Wentrissol – das Präparat mit protektiver Wirkung.

Ausgabeform und Bestand

Wentrissol wird in Tablettenform mit Filmüberzug ausgegeben (16 Stück pro Blister, 2 Blister pro Karton).

Pro Tablette entspricht der Wirkstoff: Trikaliumdizitat des Wismut – 120 Milligramme.

Anwendungshinweise

  • Gastritis, assoziiert mit Helicobacter pylori;
  • Magengeschwüre und Zwölffingerdarmgeschwüre.

Kontraindikationen

  • Akute Gastritis
  • Manifeste Funktionsstörungen der Nieren
  • Erstes Schwangerschaftsdrittel
  • Stillzeit (die Anwendung des Präparates ist bei der Ernährung mit Muttermilch kontraindiziert)
  • Überempfindlichkeit gegenüber den Wirkstoffen des Präparates

Anwendungsart und Dosierung

Einnahme von Wentrissol

Folgende Dosierungsregime sind möglich:

  • Nach einer Tablette viermal täglich: dreimal 30 Minuten vor dem Essen und einmal zwei Stunden nach der letzten Mahlzeit;
  • Zweimal täglich mit je zwei Tabletten (30 Minuten oder zwei Stunden nach dem Essen).

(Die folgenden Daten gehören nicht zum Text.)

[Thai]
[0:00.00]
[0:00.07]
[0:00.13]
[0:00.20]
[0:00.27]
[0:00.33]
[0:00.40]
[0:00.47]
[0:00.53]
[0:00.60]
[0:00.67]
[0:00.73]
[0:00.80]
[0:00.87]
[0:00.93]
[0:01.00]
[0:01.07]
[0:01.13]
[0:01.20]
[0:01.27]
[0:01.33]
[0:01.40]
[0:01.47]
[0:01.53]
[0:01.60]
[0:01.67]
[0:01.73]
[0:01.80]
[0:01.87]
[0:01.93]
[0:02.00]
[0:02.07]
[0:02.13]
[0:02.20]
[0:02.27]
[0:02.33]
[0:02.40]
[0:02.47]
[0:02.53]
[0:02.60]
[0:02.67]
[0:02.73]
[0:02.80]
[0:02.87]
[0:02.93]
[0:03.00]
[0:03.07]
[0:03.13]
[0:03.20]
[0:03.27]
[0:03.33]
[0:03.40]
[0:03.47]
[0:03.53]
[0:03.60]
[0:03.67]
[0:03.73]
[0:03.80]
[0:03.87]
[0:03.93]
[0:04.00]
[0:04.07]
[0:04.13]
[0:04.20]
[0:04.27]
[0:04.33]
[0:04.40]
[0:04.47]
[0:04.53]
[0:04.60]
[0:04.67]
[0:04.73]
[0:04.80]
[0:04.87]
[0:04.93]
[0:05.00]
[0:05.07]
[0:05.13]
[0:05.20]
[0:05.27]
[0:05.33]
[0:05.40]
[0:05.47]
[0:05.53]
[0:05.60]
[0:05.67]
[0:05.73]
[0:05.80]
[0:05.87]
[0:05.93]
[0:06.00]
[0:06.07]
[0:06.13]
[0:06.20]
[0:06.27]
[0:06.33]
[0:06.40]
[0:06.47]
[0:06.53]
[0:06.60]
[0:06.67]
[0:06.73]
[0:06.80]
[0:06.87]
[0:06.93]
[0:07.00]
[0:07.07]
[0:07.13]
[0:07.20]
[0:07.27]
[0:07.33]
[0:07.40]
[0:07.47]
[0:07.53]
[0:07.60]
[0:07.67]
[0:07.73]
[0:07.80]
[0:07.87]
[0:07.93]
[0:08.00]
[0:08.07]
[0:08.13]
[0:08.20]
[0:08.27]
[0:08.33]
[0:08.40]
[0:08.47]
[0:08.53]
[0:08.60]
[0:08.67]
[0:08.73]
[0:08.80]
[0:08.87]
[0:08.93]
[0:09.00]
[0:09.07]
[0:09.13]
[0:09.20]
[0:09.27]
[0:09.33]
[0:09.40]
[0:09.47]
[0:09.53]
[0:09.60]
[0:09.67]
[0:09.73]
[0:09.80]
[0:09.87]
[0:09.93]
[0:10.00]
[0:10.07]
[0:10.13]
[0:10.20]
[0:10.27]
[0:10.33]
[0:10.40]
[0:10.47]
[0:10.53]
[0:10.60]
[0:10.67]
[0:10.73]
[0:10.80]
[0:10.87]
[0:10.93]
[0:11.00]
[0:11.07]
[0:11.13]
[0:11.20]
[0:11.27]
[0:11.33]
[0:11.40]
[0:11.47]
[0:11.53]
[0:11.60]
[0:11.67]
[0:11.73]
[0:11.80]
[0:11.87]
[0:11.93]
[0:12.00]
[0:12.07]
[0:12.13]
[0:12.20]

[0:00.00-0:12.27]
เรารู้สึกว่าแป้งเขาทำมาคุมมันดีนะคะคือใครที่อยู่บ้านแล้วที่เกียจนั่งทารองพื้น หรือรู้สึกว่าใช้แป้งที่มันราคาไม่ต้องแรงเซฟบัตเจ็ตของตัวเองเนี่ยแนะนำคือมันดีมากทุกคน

Die Dauer des Kurses – es gibt mehrere 28-Tage-Kurse nicht.

Kindern wird Wentrissol üblicherweise in einer Dosierung von 7–8 mg/kg Körpergewicht pro Tag verschrieben.

Nebenwirkungen

Während der Anwendung von Wentrissol können sich Erbrechen und Übelkeit entwickeln.

Besondere Hinweise

Die gleichzeitige Anwendung mit anderen Quecksilberverbindungen wird nicht empfohlen.

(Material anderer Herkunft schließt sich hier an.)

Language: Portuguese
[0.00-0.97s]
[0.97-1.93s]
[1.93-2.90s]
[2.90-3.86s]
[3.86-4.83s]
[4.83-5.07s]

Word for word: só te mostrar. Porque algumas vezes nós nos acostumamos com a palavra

Die Dauer des Therapiekurses sollte 56 Tage nicht überschreiten.

Während der Einnahme des Präparats ist es nicht ratsam, Bier, Milch sowie kohlensäurehaltige Getränke zu konsumieren.

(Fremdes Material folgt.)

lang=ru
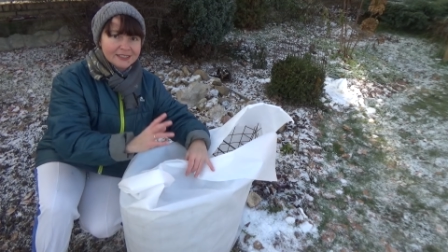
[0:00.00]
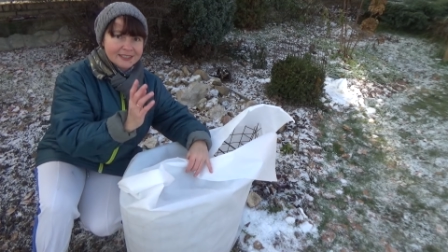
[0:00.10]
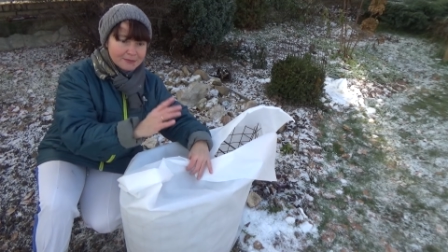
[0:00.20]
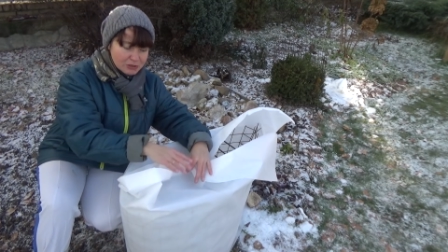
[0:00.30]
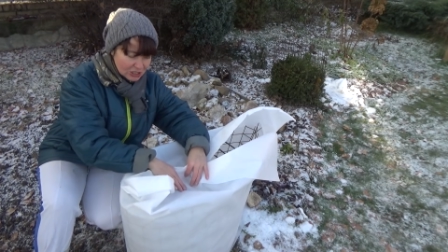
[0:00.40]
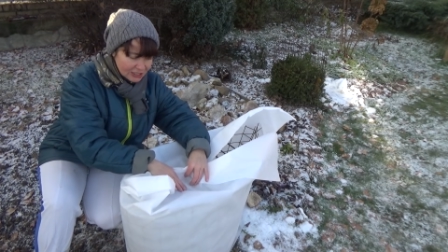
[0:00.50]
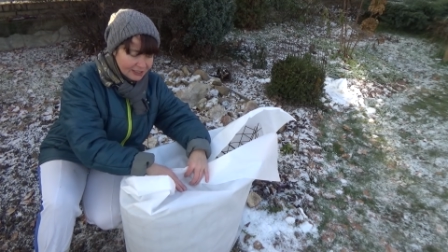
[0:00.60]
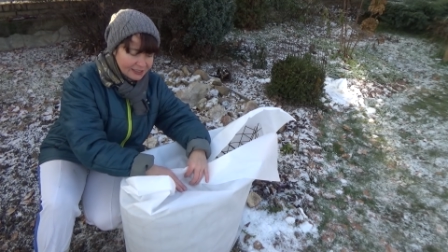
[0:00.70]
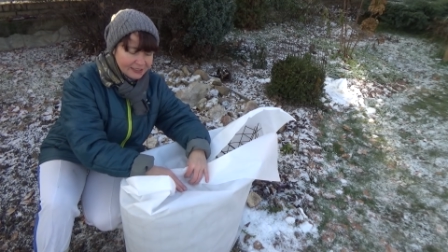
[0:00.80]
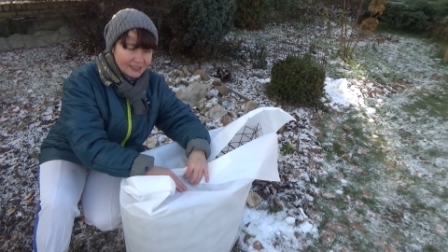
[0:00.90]
на самшит,
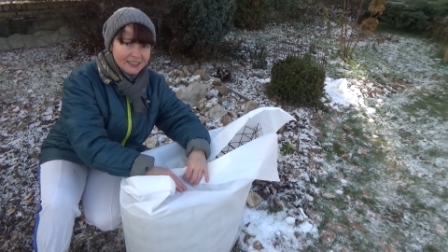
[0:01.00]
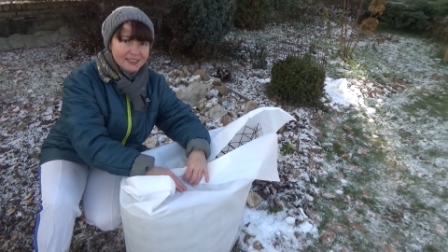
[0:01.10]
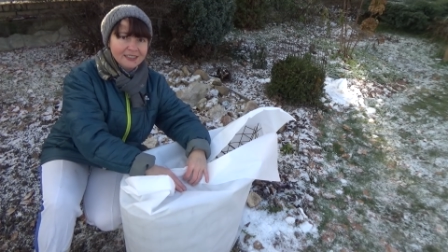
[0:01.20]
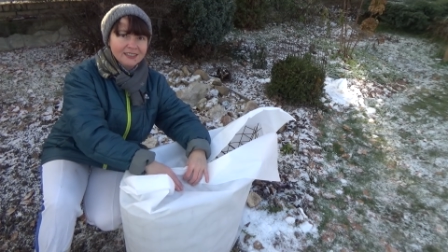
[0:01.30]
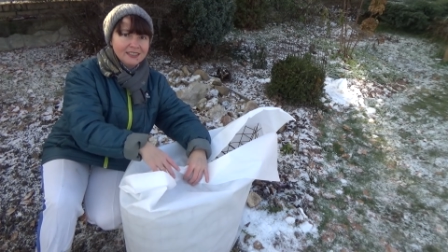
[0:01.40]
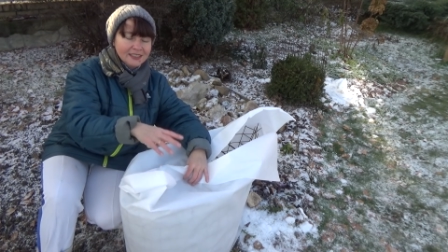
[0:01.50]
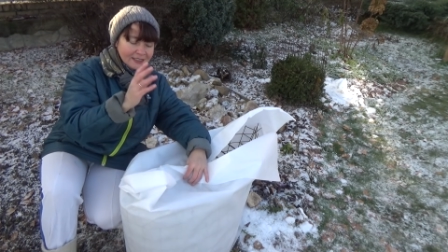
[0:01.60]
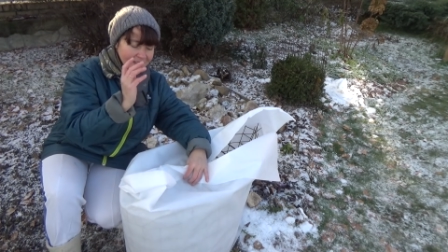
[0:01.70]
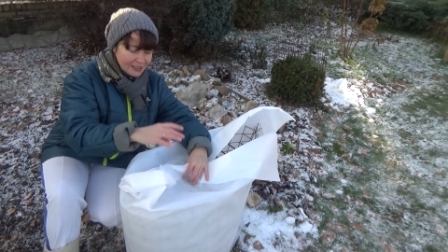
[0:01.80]
да, и не,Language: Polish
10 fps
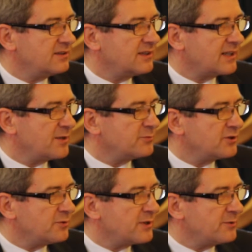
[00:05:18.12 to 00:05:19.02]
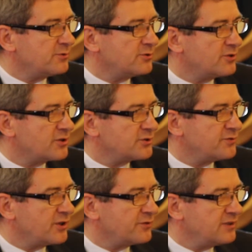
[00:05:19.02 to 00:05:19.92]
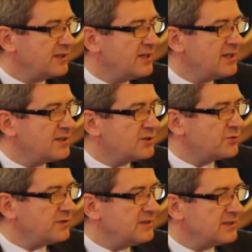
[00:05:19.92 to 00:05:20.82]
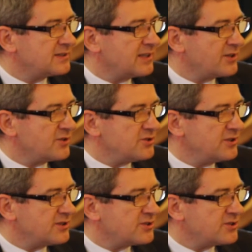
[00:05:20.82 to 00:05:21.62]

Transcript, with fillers: takiemu dobremu rozwojowi świdnickiej rodziny.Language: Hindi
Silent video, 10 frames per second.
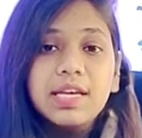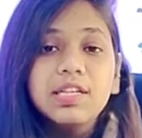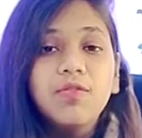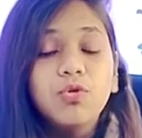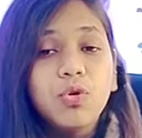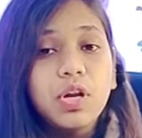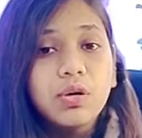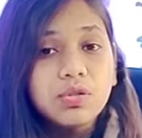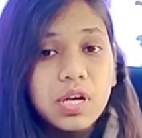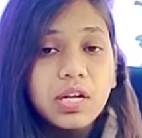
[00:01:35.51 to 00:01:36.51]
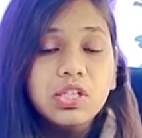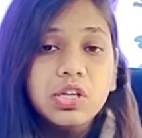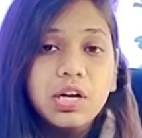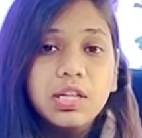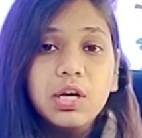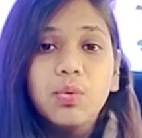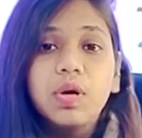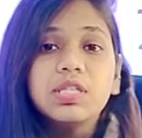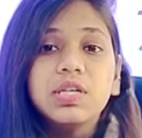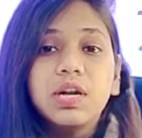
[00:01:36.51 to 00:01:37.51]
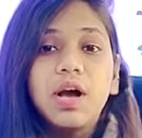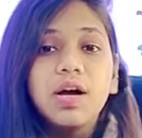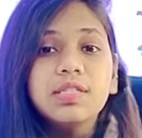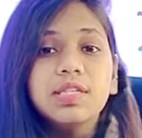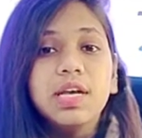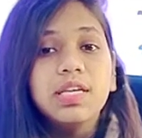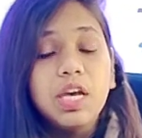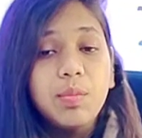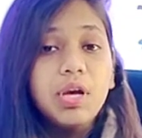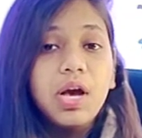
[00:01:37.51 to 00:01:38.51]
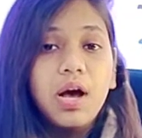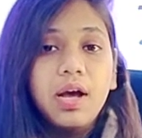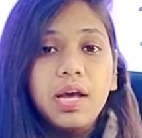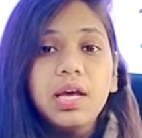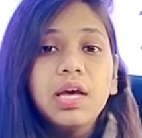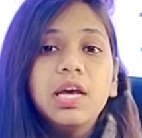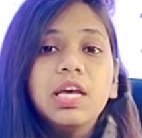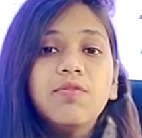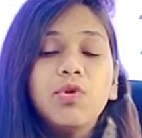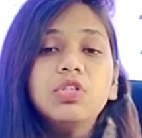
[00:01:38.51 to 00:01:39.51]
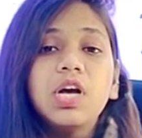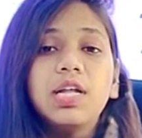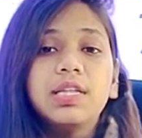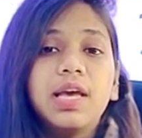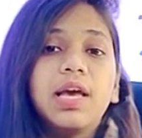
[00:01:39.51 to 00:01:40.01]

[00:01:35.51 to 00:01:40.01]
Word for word: ऐसा उन्होंने गुजारिश करते हुए सरकार से ये भी कहा है कि वो चाहते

Arzneimittelwechselwirkungen

Bei gleichzeitiger Anwendung von Wentrissol mit bestimmten Arzneimitteln können folgende Effekte entstehen:

  • Tetrazykline: Senkung ihrer Resorption;
  • Säureneutralisierende Mittel: Verringerung des Effekts von Wentrissol (diese Präparate sind mit einem Intervall von mindestens 30 Minuten einzunehmen).

Haltbarkeit und Lagerungsbedingungen

Vor Licht geschützt an einer für Kinder unzugänglichen, trockenen Stelle lagern.

Haltbarkeitsdauer – 2 Jahre.

Ob Das sollten Sie wissen:

Menschen, die sich regelmäßig zum Frühstück gewöhnt haben, leiden seltener unter Fettstoffwechselstörungen.